Work instruction
Print every record below exactly, minus the pictures.

Collected data entries
———

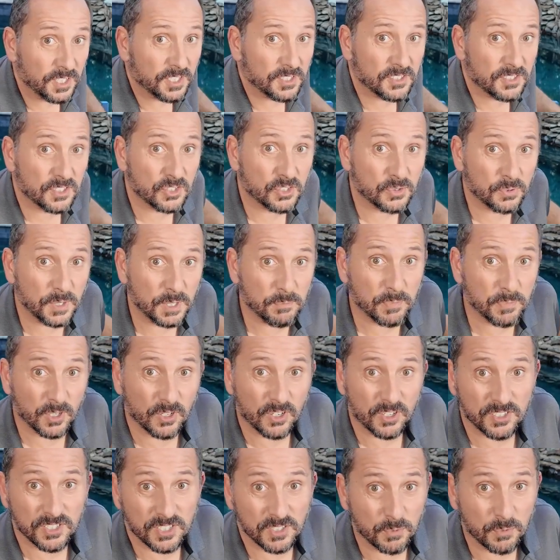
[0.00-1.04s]
is it sweet
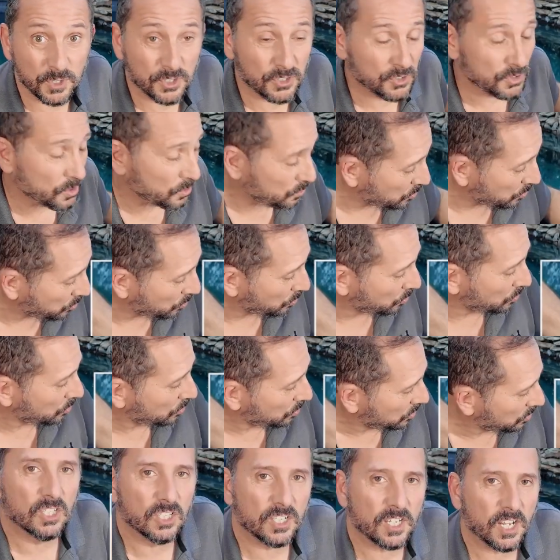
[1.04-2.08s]
because it was so
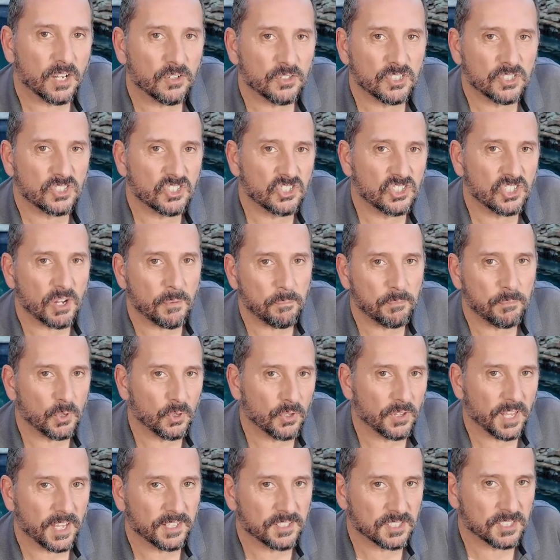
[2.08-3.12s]
cool, look how supple
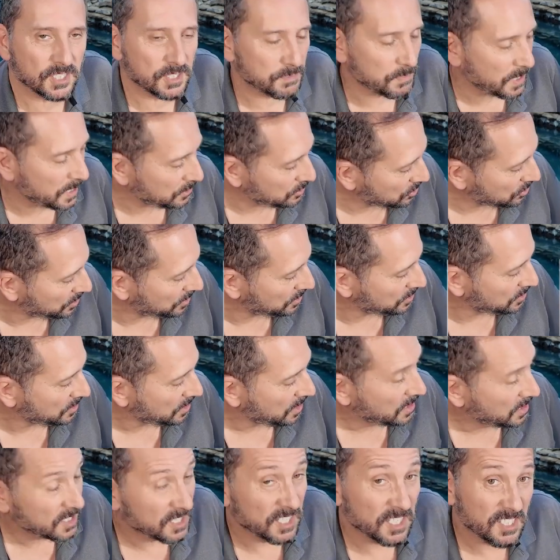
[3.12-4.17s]
that suspension is.
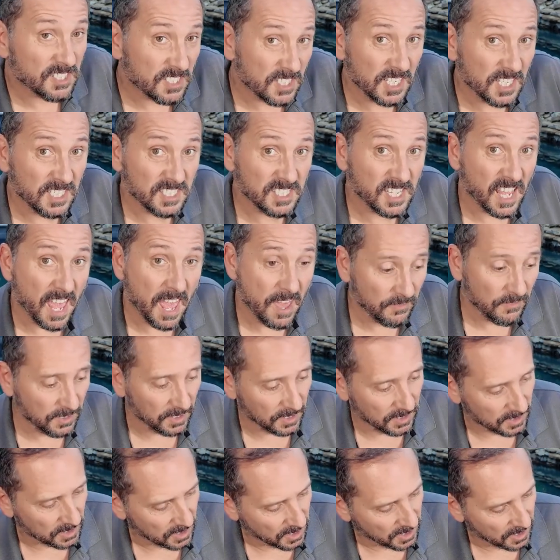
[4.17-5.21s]
This thing's
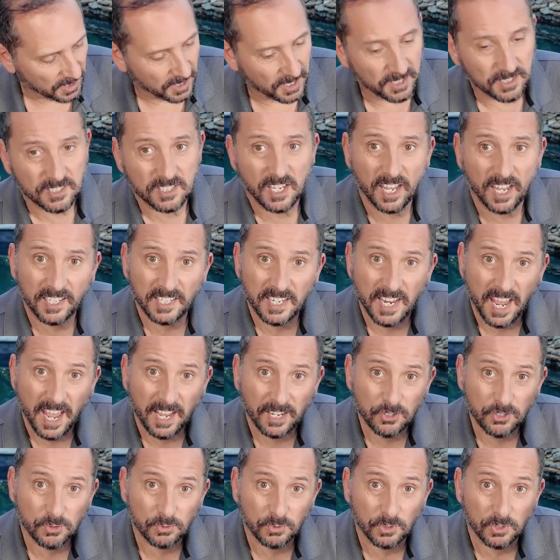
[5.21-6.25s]
heavy. It's got an
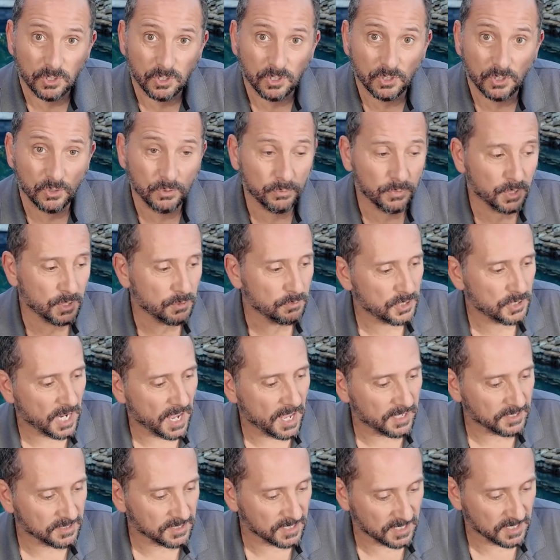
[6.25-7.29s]
actual aluminum
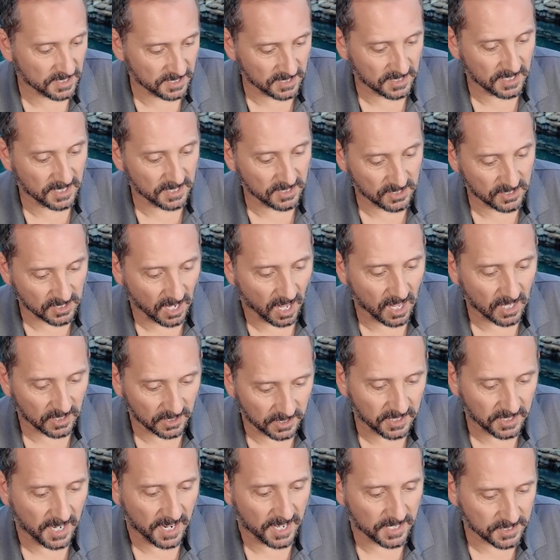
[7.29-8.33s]
chassis. This thing's
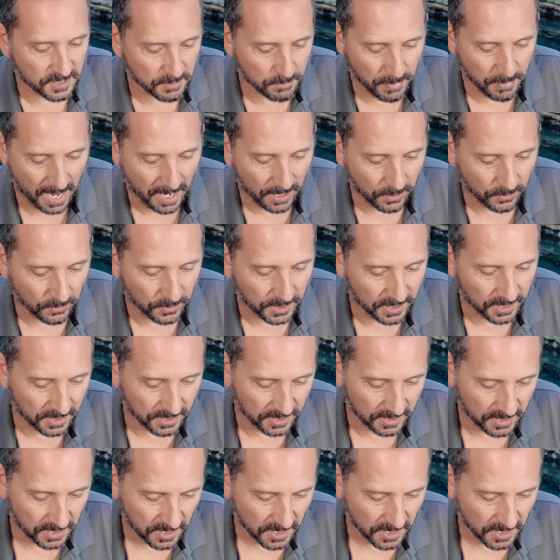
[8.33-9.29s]
solid. It has a battery in it.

———

Response to the exercise
[0.00-1.04s]
is it sweet
[1.04-2.08s]
because it was so
[2.08-3.12s]
cool, look how supple
[3.12-4.17s]
that suspension is.
[4.17-5.21s]
This thing's
[5.21-6.25s]
heavy. It's got an
[6.25-7.29s]
actual aluminum
[7.29-8.33s]
chassis. This thing's
[8.33-9.29s]
solid. It has a battery in it.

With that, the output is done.